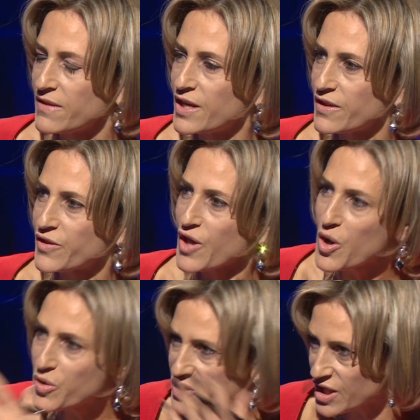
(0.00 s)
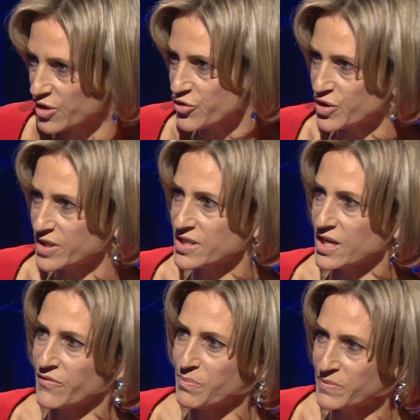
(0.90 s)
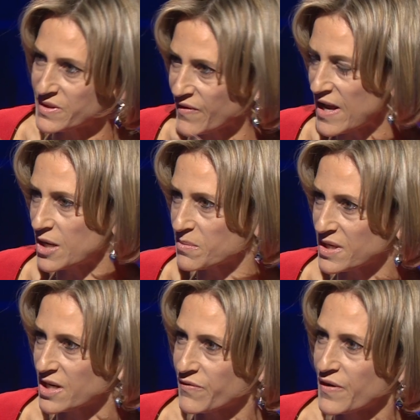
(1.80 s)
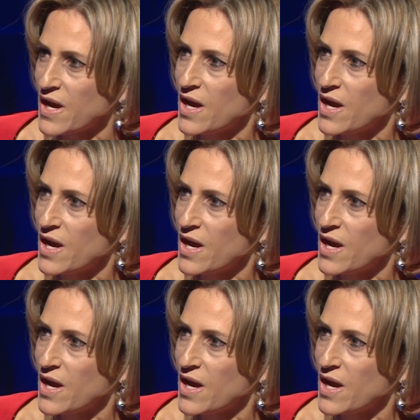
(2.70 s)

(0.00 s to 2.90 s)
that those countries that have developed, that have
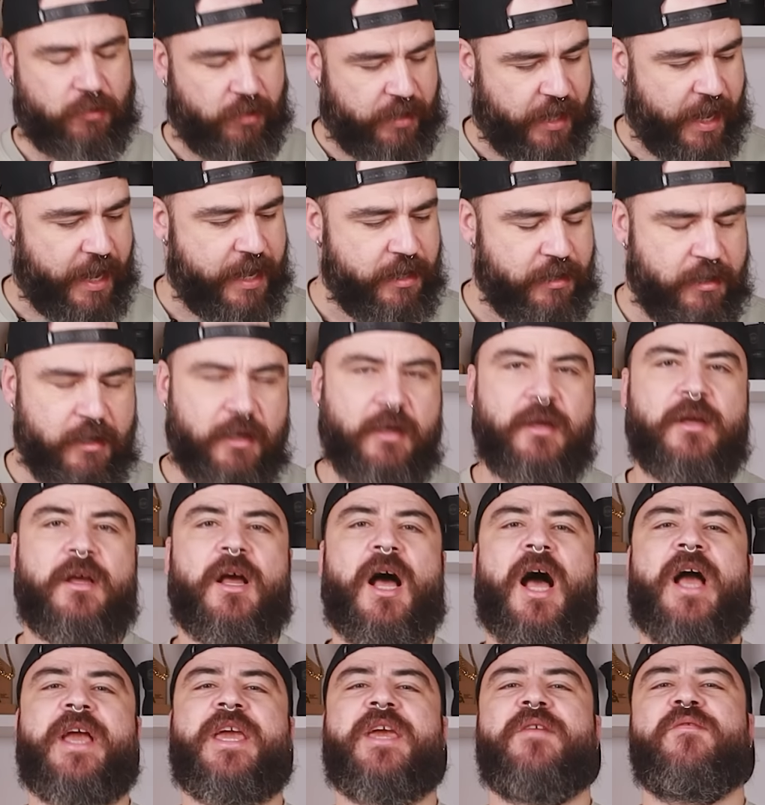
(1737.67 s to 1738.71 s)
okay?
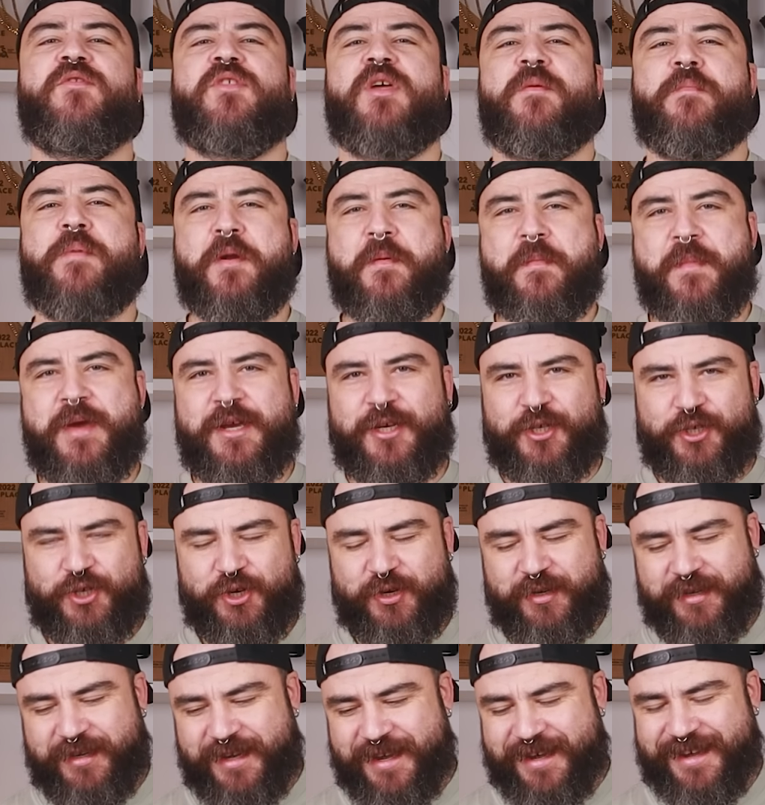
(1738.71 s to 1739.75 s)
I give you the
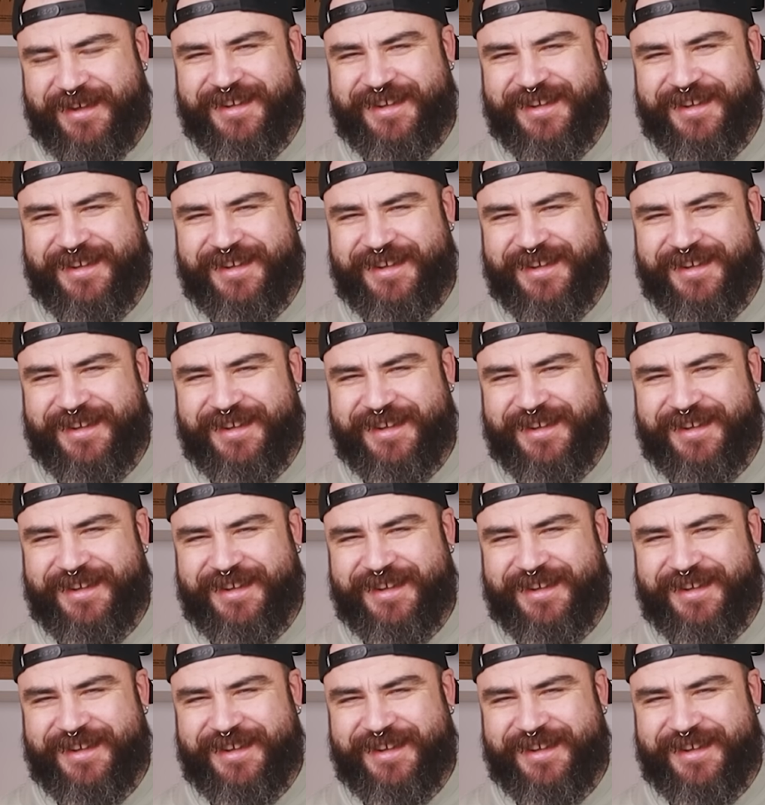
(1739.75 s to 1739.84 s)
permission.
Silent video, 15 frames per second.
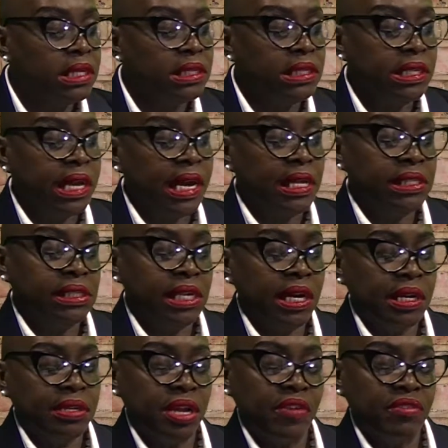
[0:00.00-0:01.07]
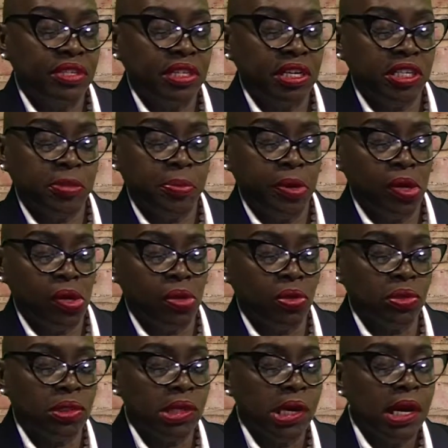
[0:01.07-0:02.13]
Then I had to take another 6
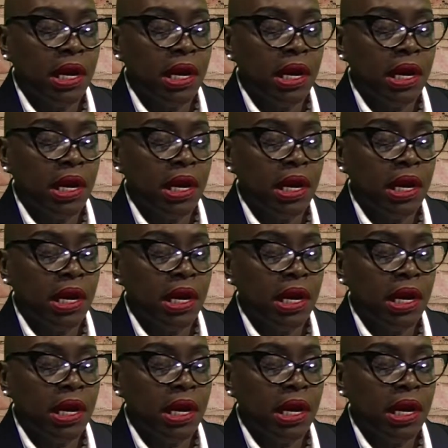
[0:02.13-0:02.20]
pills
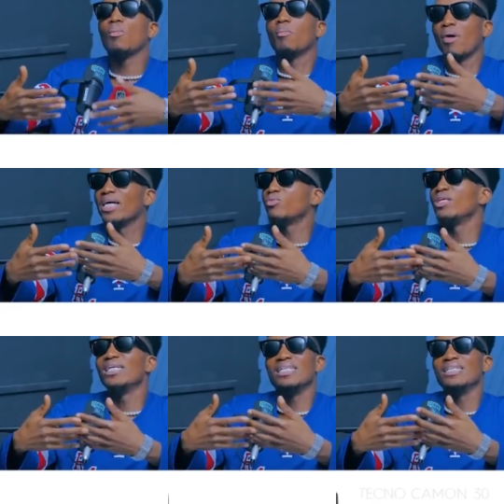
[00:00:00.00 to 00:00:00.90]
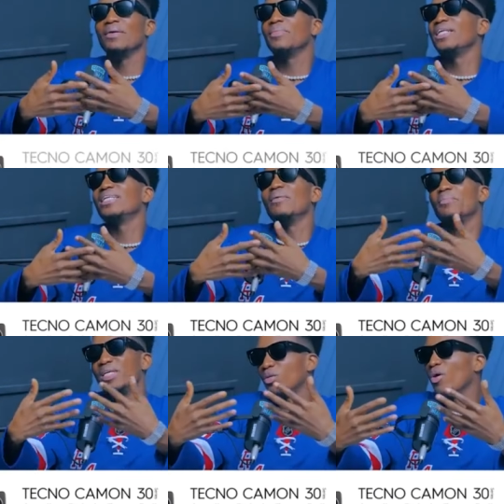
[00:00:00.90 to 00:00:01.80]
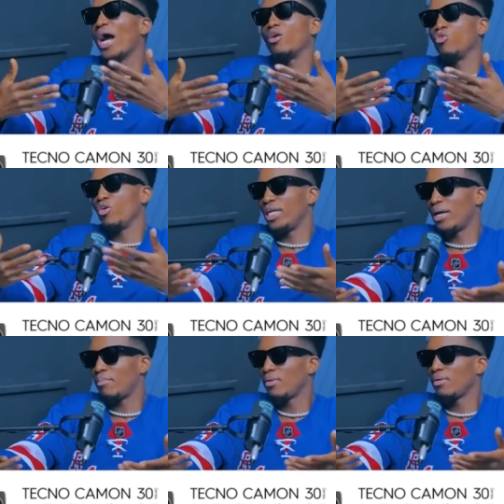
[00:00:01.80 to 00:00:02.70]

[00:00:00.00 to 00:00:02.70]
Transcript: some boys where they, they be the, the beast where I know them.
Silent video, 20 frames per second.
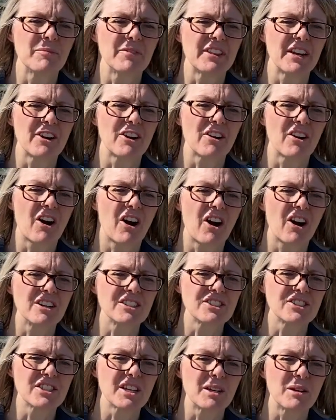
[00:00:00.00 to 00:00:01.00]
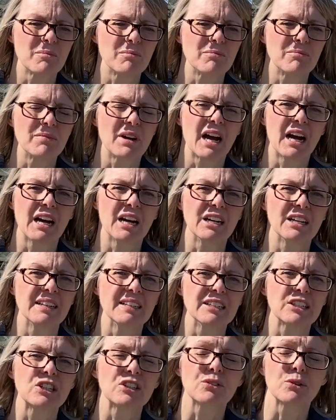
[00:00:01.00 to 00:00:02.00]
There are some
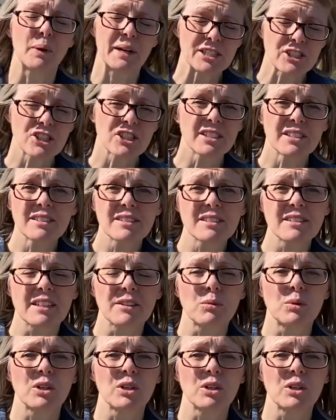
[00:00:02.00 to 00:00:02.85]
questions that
- - -
Exercise prompt —
Verbatim, write out the line containing "[00:00:00.00 to 00:00:02.70]" and all later lines through the end of the records, leaving every picture out.

Exercise solution —
[00:00:00.00 to 00:00:02.70]
Transcript: some boys where they, they be the, the beast where I know them.
Silent video, 20 frames per second.
[00:00:00.00 to 00:00:01.00]
[00:00:01.00 to 00:00:02.00]
There are some
[00:00:02.00 to 00:00:02.85]
questions that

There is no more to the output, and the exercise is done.